Doors open on moving Metrorail cars
By Dana Hedgpeth,
Doors on two Metrorail cars opened without warning Tuesday morning while the Red Line train full of passengers was traveling between stations.
The incident, which transit officials described as “rare,” happened about 9 a.m. on a Shady Grove-bound train between the Van Ness and Tenleytown-American University stations. A passenger aboard the train took a photo of it, and the image was posted to unsuckdcmetro, a blog that is a sounding board for critics of the Metro system.
Metro chief spokesman Dan Stessel said no injuries were reported. He said the train operator called Metro’s command center and car maintenance personnel were sent to meet the train at the Tenleytown-AU stop.
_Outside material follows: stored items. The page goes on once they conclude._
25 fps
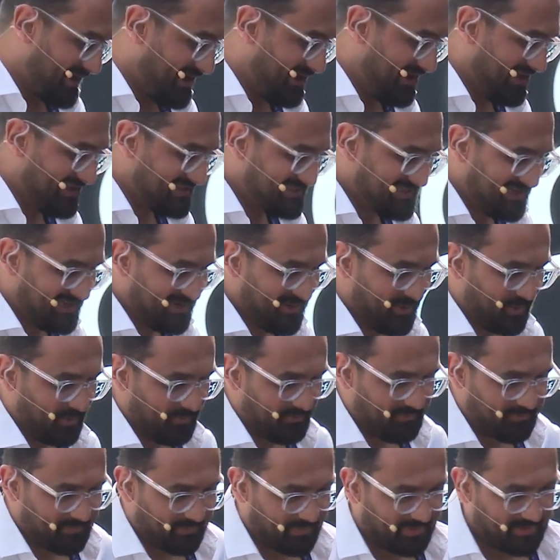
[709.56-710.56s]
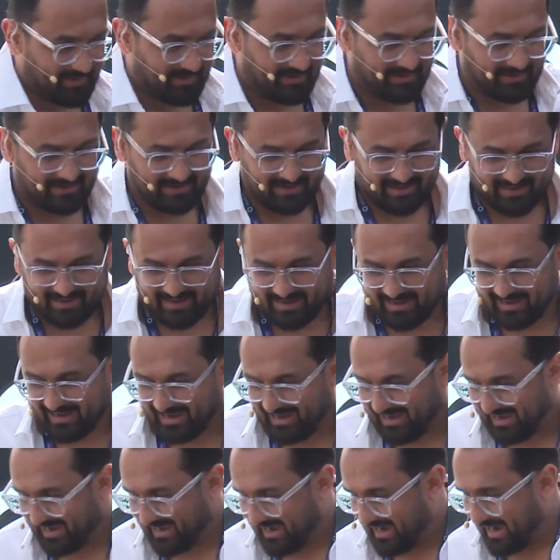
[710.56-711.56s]
I'll tell you,
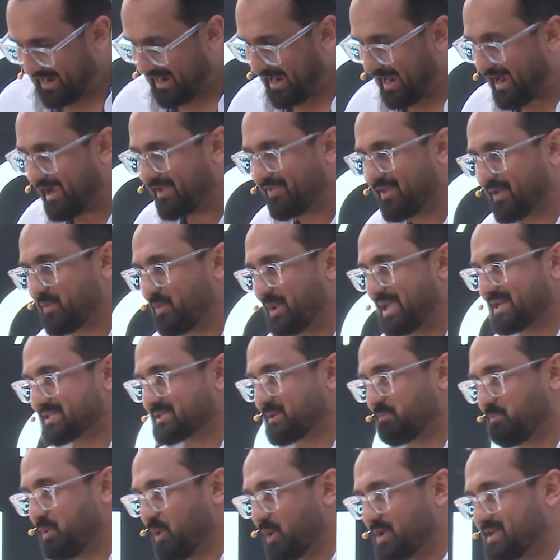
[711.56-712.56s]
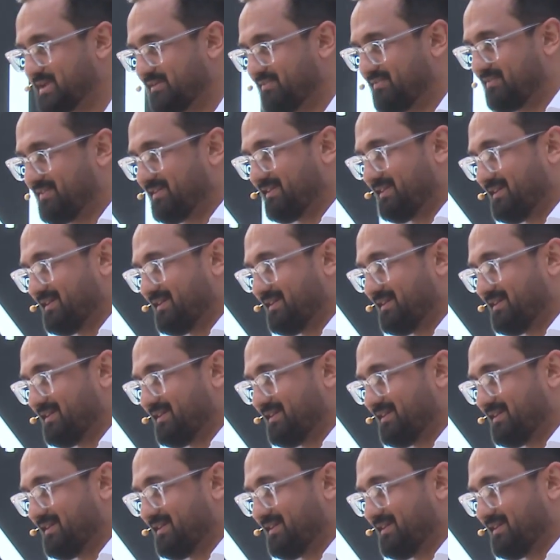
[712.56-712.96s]
I think we are supportive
The train was unloaded and taken to a rail yard for “diagnostic testing,” he said.
Stessel said incidents in which doors open on moving trains are “extremely, extremely rare.” He said it had been “multiple years” since a similar incident.
The two rail cars are part of Metro’s 1000 series, which were involved in a deadly crash in 2009 on the Red Line and are expected to be replaced soon, based on a recommendation from the National Transportation Safety Board.
Metro has had chronic problems with doors on rail cars. About two-thirds of train delays involve trouble with doors, Metro officials recently told board members.
The Tri-State Oversight Committee, which helps to oversee safety at Metro, said that Metro reported the incident and that the committee plans to send some of its personnel to help look at the rail cars in the next day or two.
“As rail transit hazards go, this is very significant,” said Matt Bassett, head of the Tri-State Oversight Committee. He said Metro’s 4000 series rail cars had reports of doors opening unexpectedly in July 2010 and Metro grounded the 4000 series fleet.
Stessel said the 4000 series problem was a “systemic issue” and the cars were removed from service at the time. Metro officials and Bassett said the problem was fixed.
There has not been a similar systemic problem identified in the 1000 series, Stessel said.